There is still a debate on the actual cause of his death, but that’s a topic for another day.
Antommarchi removed Bonaparte’s liver and intestines and dropped them into an ethyl alcohol jar for autopsy. He also took Napoleon’s penis during the autopsy and hid it.
Thus begins the journey. The penis was delivered to Napoleon’s priest, Abbé Ange Vignali, who smuggled it to Corsica, Napoleon’s birthplace. When the priest died, the penis was inherited by his family until 1916.
The relic went to his sister and then to his son, Charles-Marie Gianettini. Gianettini tried to sell the relic as a “mummified tendon taken from Napoleon’s body during the autopsy. “
A British collector Maggs Bros bought the penis from Gianettini in 1916.
Maggs sold it to legendary American antiquarian bookseller Dr.

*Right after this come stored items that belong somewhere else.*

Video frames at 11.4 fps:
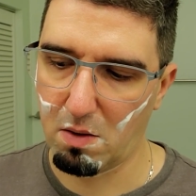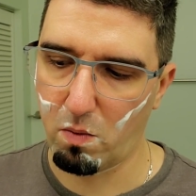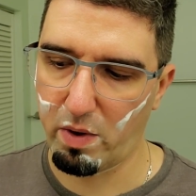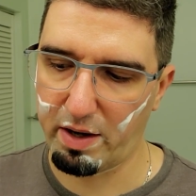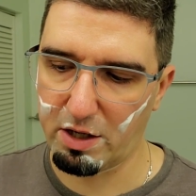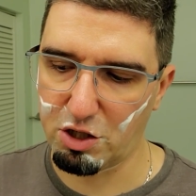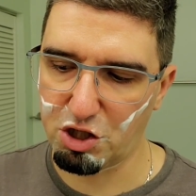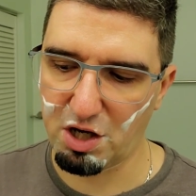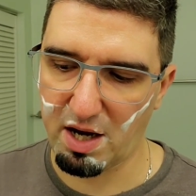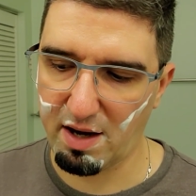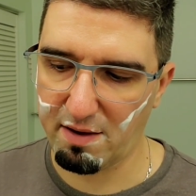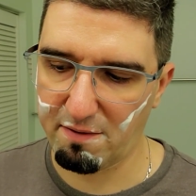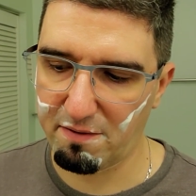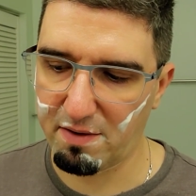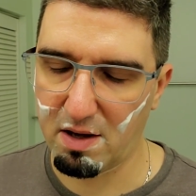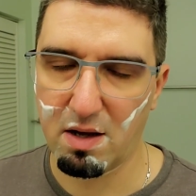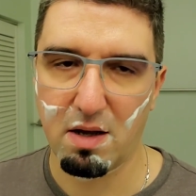when I
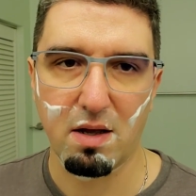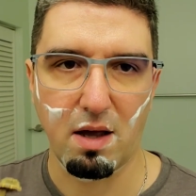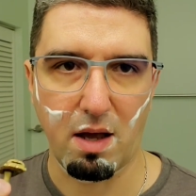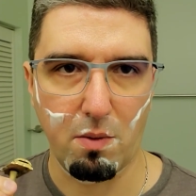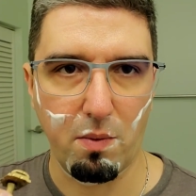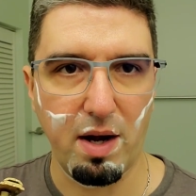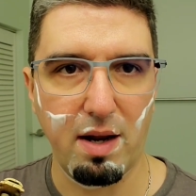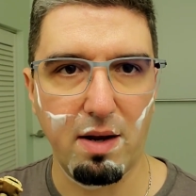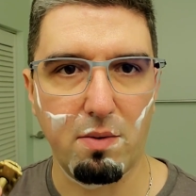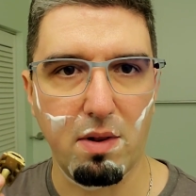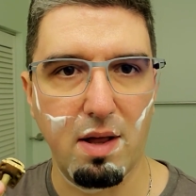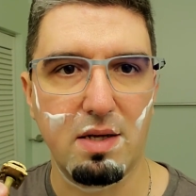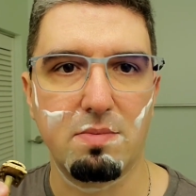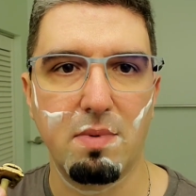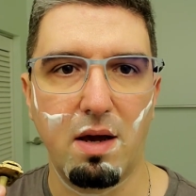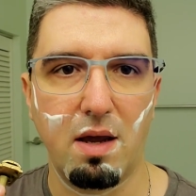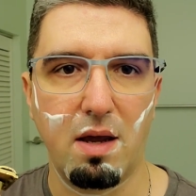shave, I really relax
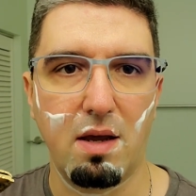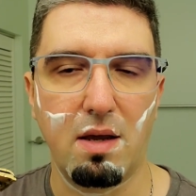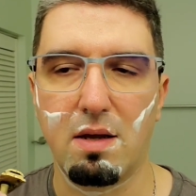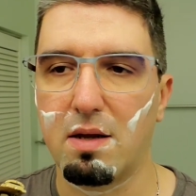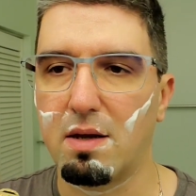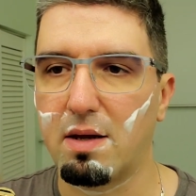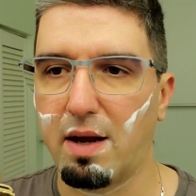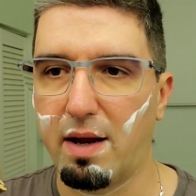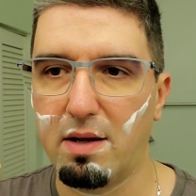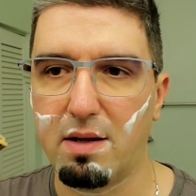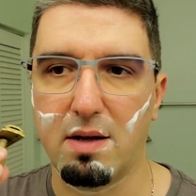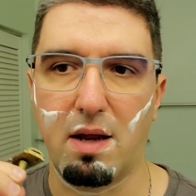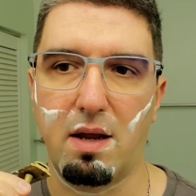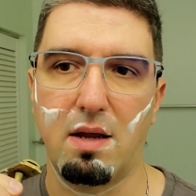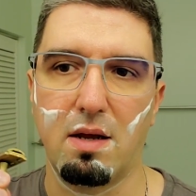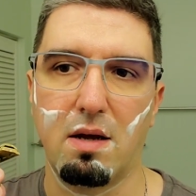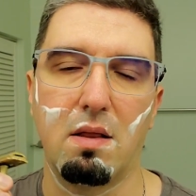my hand and
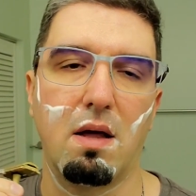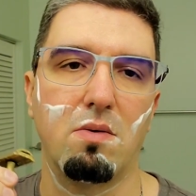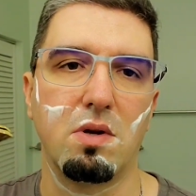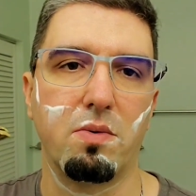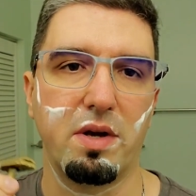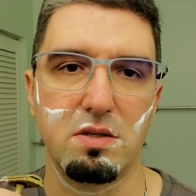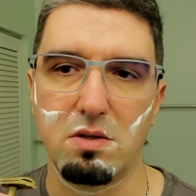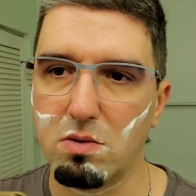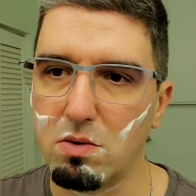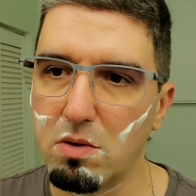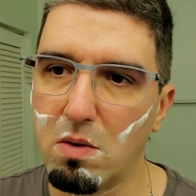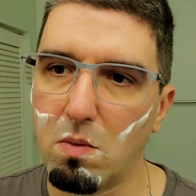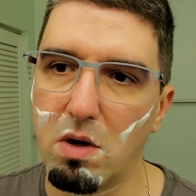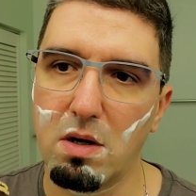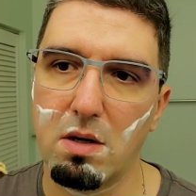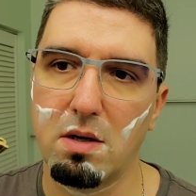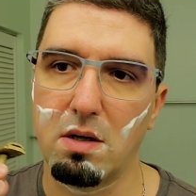I allow the razor to do the
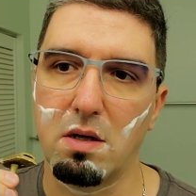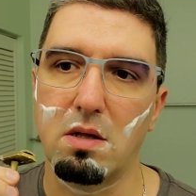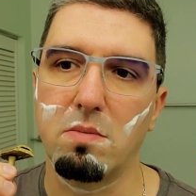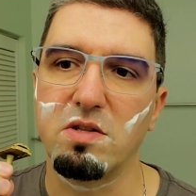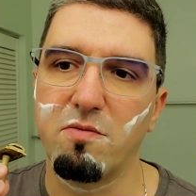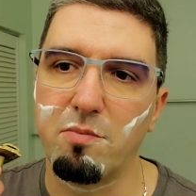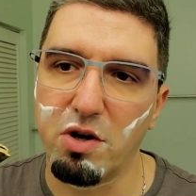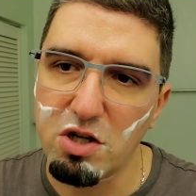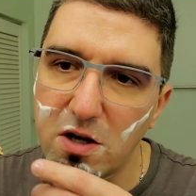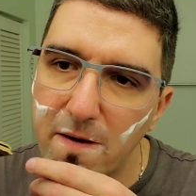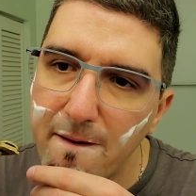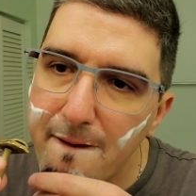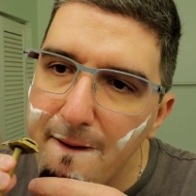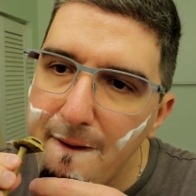work in terms of pressure.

Rosenbach of Philadelphia for £ 400, around $ 2000, in 1924.
Dr. Rosenbach, an eccentric American collector, has shown proud possession of it at parties and gatherings. He also loaned it to the Metropolitan Museum of Art for a very short time. The museum displayed it on a small velvet cushion.
23 years later, the penis was sold by Dr. Rosenbach to collector Donald Hyde. After Hyde’s death, his widow sold her penis to Dr. Rosenbach’s successor, John Fleming.